01 June 2015

Your DIY guide to life

At one time mankind had no choice but to be self-sufficient. Before we lived in larger communities and traded with others, we needed the capacity to make everything we needed for ourselves.

Even today, in a very different world, we value homemade things a lot more than the equivalent items we buy in the shops, and it makes us feel good when we have greater autonomy over what we make, use and consume. The benefits aren’t only psychological. Forking out less in the supermarket, cinema or shopping centre can result in real savings too.

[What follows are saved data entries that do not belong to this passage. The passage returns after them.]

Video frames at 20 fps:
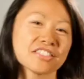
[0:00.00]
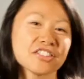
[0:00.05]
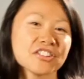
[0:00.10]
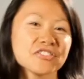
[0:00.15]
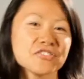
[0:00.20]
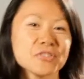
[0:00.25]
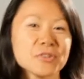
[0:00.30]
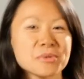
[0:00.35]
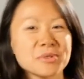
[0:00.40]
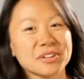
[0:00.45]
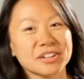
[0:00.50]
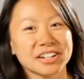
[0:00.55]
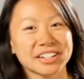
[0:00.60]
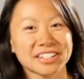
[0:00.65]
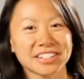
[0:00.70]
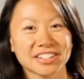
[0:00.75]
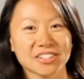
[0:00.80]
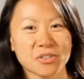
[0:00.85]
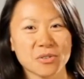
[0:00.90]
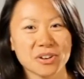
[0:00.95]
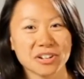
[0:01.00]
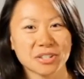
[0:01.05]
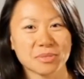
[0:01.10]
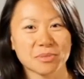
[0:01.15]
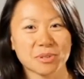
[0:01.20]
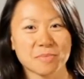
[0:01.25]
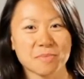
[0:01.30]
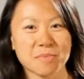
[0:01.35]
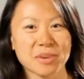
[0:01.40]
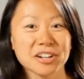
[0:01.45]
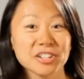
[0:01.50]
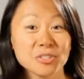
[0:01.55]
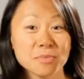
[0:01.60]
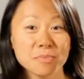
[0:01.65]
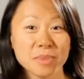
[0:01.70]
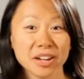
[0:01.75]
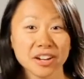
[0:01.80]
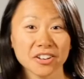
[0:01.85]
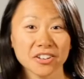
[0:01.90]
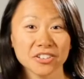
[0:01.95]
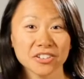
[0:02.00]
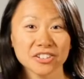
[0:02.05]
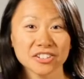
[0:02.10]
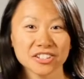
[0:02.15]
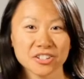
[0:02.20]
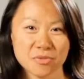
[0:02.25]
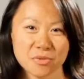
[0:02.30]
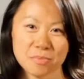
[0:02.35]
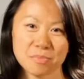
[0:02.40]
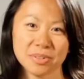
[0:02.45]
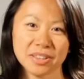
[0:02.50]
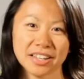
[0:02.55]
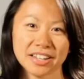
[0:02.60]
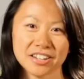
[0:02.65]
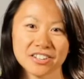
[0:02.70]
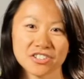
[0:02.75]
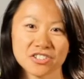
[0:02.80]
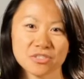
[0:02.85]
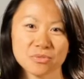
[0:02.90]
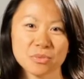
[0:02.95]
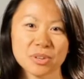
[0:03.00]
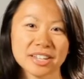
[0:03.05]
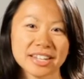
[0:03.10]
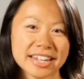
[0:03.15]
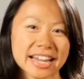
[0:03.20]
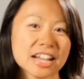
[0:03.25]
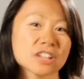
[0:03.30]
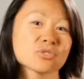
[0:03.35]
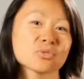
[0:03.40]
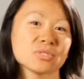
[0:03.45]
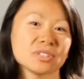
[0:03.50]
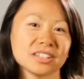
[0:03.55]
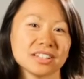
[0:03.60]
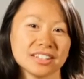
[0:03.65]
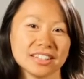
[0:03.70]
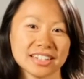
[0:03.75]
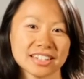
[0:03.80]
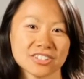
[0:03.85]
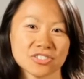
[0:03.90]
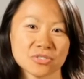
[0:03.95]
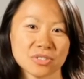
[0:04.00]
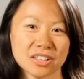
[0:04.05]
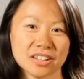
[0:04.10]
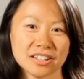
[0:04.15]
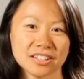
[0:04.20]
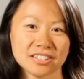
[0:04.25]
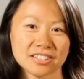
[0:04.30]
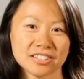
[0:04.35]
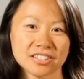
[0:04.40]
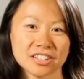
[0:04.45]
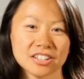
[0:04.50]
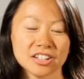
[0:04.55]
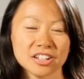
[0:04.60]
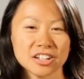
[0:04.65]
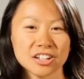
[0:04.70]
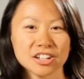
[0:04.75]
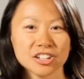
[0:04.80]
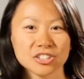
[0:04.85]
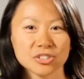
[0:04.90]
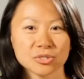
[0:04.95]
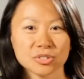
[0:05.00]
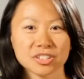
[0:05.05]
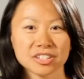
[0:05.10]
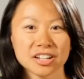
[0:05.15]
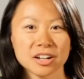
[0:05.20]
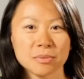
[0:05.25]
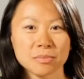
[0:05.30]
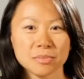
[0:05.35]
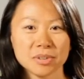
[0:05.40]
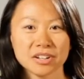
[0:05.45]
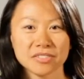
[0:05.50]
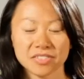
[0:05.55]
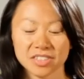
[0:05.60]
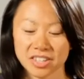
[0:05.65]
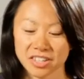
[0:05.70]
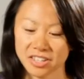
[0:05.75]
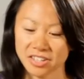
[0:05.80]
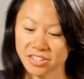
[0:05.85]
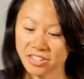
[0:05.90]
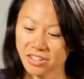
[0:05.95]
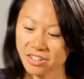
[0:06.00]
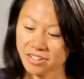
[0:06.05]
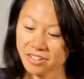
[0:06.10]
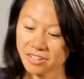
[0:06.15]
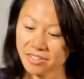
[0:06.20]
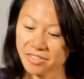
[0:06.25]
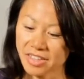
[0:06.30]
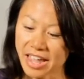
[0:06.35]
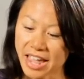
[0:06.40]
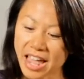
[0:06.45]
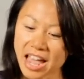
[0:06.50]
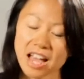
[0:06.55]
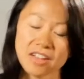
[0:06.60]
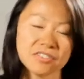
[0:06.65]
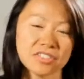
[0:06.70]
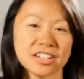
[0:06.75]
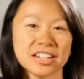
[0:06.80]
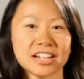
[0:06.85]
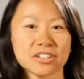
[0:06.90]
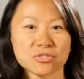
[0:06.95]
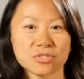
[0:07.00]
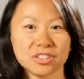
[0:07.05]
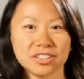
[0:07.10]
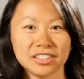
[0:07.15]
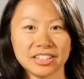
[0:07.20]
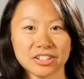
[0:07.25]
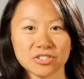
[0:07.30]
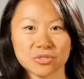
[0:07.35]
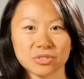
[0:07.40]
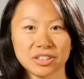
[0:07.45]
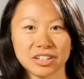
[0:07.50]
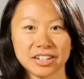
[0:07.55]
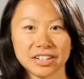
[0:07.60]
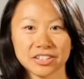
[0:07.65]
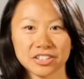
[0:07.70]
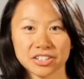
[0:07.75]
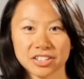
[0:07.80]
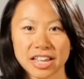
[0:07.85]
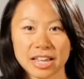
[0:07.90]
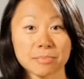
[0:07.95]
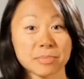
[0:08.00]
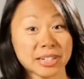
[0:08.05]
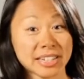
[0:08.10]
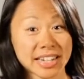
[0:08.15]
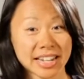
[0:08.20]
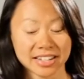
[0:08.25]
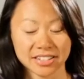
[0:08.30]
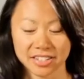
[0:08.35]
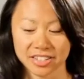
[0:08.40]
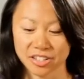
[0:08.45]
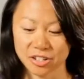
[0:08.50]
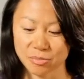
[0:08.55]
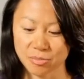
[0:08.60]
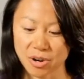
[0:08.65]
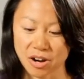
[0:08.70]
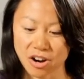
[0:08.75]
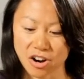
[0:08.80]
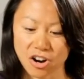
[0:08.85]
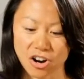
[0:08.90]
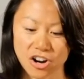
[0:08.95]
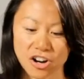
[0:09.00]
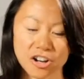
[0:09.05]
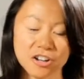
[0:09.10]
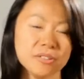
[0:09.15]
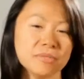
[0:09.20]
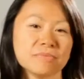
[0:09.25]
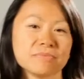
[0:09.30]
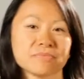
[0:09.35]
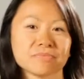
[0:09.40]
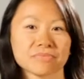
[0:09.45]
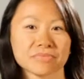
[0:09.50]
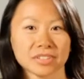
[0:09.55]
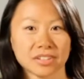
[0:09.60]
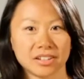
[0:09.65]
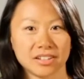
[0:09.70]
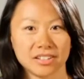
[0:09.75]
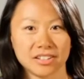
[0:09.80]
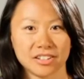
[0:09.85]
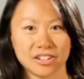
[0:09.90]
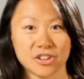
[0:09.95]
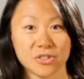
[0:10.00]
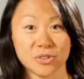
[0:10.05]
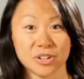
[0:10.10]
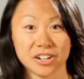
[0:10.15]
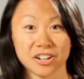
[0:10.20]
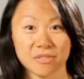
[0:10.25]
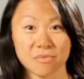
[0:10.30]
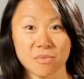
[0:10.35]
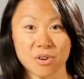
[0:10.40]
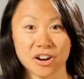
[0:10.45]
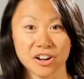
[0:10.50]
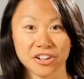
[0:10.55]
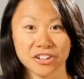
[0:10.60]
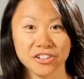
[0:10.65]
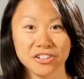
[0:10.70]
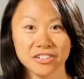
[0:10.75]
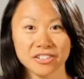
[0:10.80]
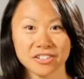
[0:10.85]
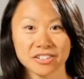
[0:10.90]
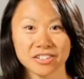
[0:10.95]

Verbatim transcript: Therefore, it's going to be much better to replenish with natural electrolytes. So some of these that have the natural electrolytes and potassium are coconut water,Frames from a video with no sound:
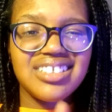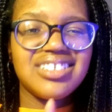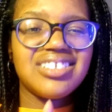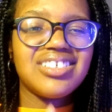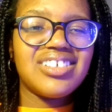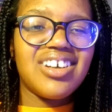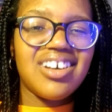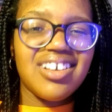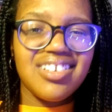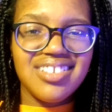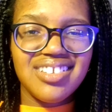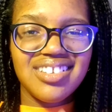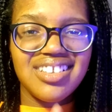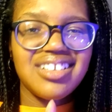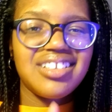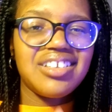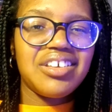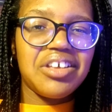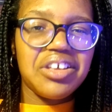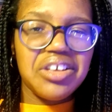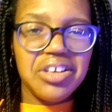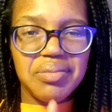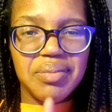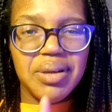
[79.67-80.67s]
constantly
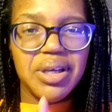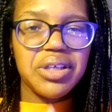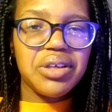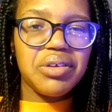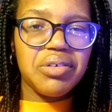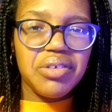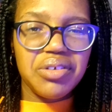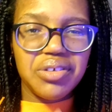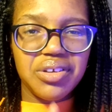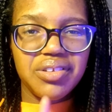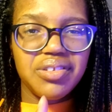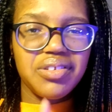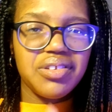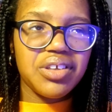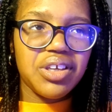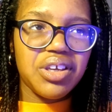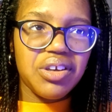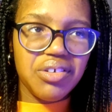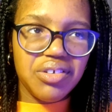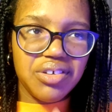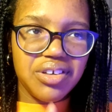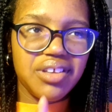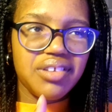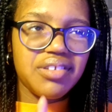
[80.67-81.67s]
tell you about your own
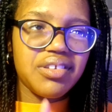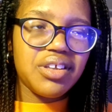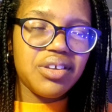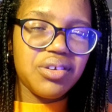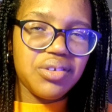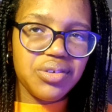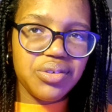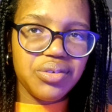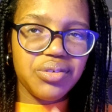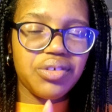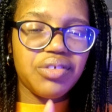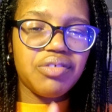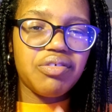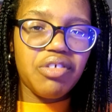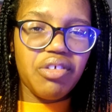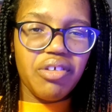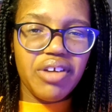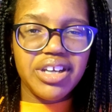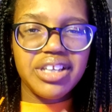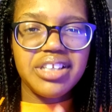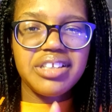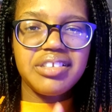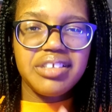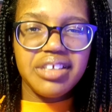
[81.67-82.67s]
insecurities that you're sort of
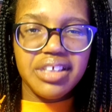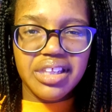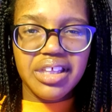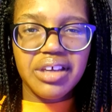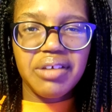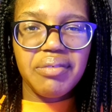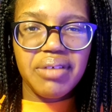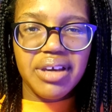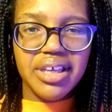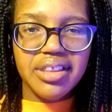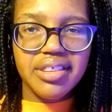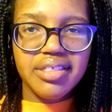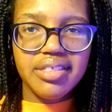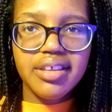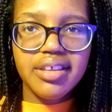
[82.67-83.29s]
already dealing with.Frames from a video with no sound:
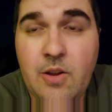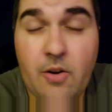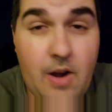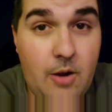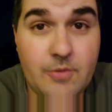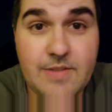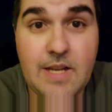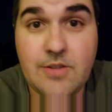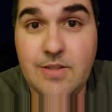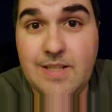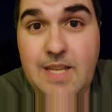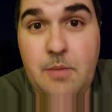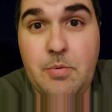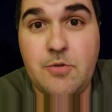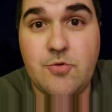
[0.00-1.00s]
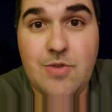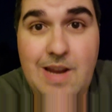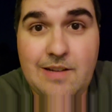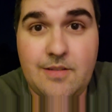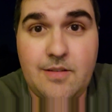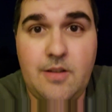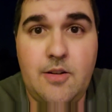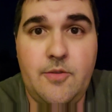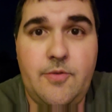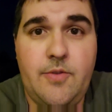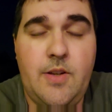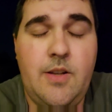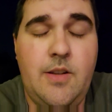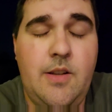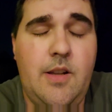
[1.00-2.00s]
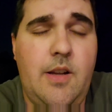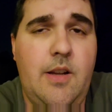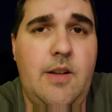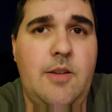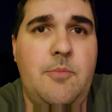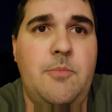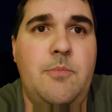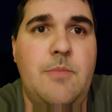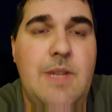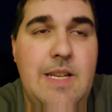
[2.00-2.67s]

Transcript: or I was actually keeping track of, um,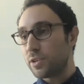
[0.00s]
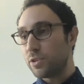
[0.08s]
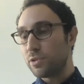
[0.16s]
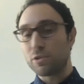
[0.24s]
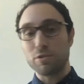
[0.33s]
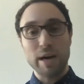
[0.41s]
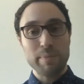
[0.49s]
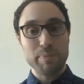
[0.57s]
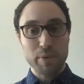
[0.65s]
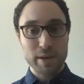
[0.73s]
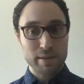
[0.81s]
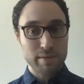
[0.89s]
who grew up
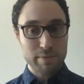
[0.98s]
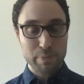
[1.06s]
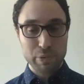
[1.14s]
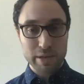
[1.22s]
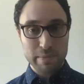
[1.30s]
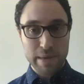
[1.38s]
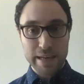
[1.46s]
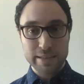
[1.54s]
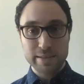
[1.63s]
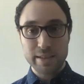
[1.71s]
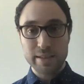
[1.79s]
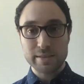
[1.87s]
with print
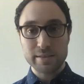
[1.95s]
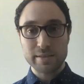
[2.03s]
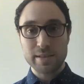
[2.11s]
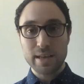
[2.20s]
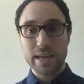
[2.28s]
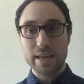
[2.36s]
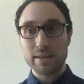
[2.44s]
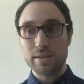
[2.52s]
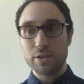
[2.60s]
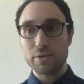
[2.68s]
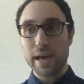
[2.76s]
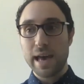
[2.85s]
magazines and
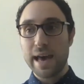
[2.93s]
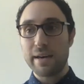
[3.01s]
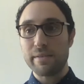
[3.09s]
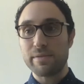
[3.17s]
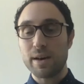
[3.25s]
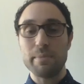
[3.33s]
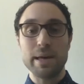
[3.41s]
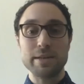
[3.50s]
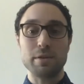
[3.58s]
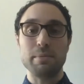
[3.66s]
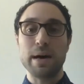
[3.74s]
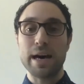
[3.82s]
who have a
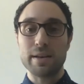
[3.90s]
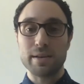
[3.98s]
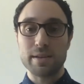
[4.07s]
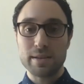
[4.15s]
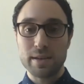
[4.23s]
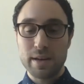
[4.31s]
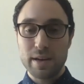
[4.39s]
mental model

Here are 5 ideas you can try to be more self-sufficient in your home and garden. And when your self-sufficient lifestyle leaves you with more in your account at the end of the month, check out Nationwide’s range of savings accounts to help you do more with the money.

Grow your own

Producing food is not as hard as you might think. You can find herbs, fruits and vegetables to fit in any space from allotment plots to patio pots - and you can guarantee they’ll be fresh and tasty when you pick them. Growing your own also tends to reduce food waste: you take what you need when you need it and anything left remains in the ground, not rotting at the back of the fridge.

Because you make fewer visits to the supermarket, there’s less temptation to splash out on impulse buys – and plucking beans from the garden beats queuing at a checkout any day. Here are 10 ideas to get you growing, from seed specialist Thompson & Morgan.


Beds made from pallets, coat racks from banisters, shelves from old surfboards: before you make that trip to the tip, look again at what you’re throwing out – and think about what it could become.

‘Upcycling’ old furniture and fittings can save a pretty penny and kindle your creative side, whether it’s painting an old sideboard or trying something more adventurous like turning a telephone into a feature lamp. You could even turn your talents to an entire room. If your kitchen is looking tired, try taking a paintbrush to the cupboard doors or using old wallpaper to line the back of a dresser. 

There are plenty of websites that will give you the inspiration and the instructions to help bring a new lease of life to your home. Here’s some handy inspiration from House & Garden Magazine.

Learn to sew and knit

It’s been claimed that some women spend £1,200 on clothes, shoes and accessories every month. If that’s true, then it’s surely no wonder that sales of sewing machines soared 500% after the global downturn hit. 

Making your own clothes is a great way to keep a fresh-looking wardrobe without paying high street prices. And, thanks to shows like The Great British Sewing Bee, sewing and knitting is as much a bold, independent fashion choice as a way of saving money.

Once you have the knack, ‘SIY’ (Sew-it-Yourself) gives the freedom to create unique, bespoke designs from fabrics only you have thought of, plus a way to repurpose old favourites into on-trend styles. And it’s not just dresses and shirts. Curtains, kids’ clothes, cushions, toys, bags – there’s a world of opportunity for those that can wield needle and thread creatively. And there’s a very close-knit community of crafters to join too. You can find ideas and tutorials at The Sewing Directory or The Thrifty Stitcher.

Cook from scratch

Self-sufficiency in the kitchen means deconstructing your cooking and learning to create great dishes from scratch. How about swapping your Friday night curry from the local take-away for one put together at home by mixing your own herbs and spices; or turning mince into your own homemade burgers for the barbecue?

Cooking from scratch lets you control sugar and salt content and enjoy preservative-free food – and it can lead to a healthier bank balance too. Preparing those burgers in batches and freezing them can save you money through buying ingredients in bulk; so could buying a whole chicken and deboning it yourself so you can make a curry with the leftovers. You’ll find inspiration and recipe ideas at sites like Simply Scratch.

Go old school with entertainment

Playing traditional games and making your own entertainment doesn’t just save on overpriced popcorn and video games, it can be a great source of mental stimulation – no matter how old you are.

For kids, try getting creative with a cardboard box, paints and loo roll tubes, and turn them into a puppet theatre, make your own board games at home or start competitive I-Spy battles when you travel. But age shouldn’t be a barrier to self-sufficient entertainment. Any dinner party will descend into uproarious laughter with simple guessing games like Celebrity, when you draw names from a hat and must play the character of your chosen celeb whilst answering questions.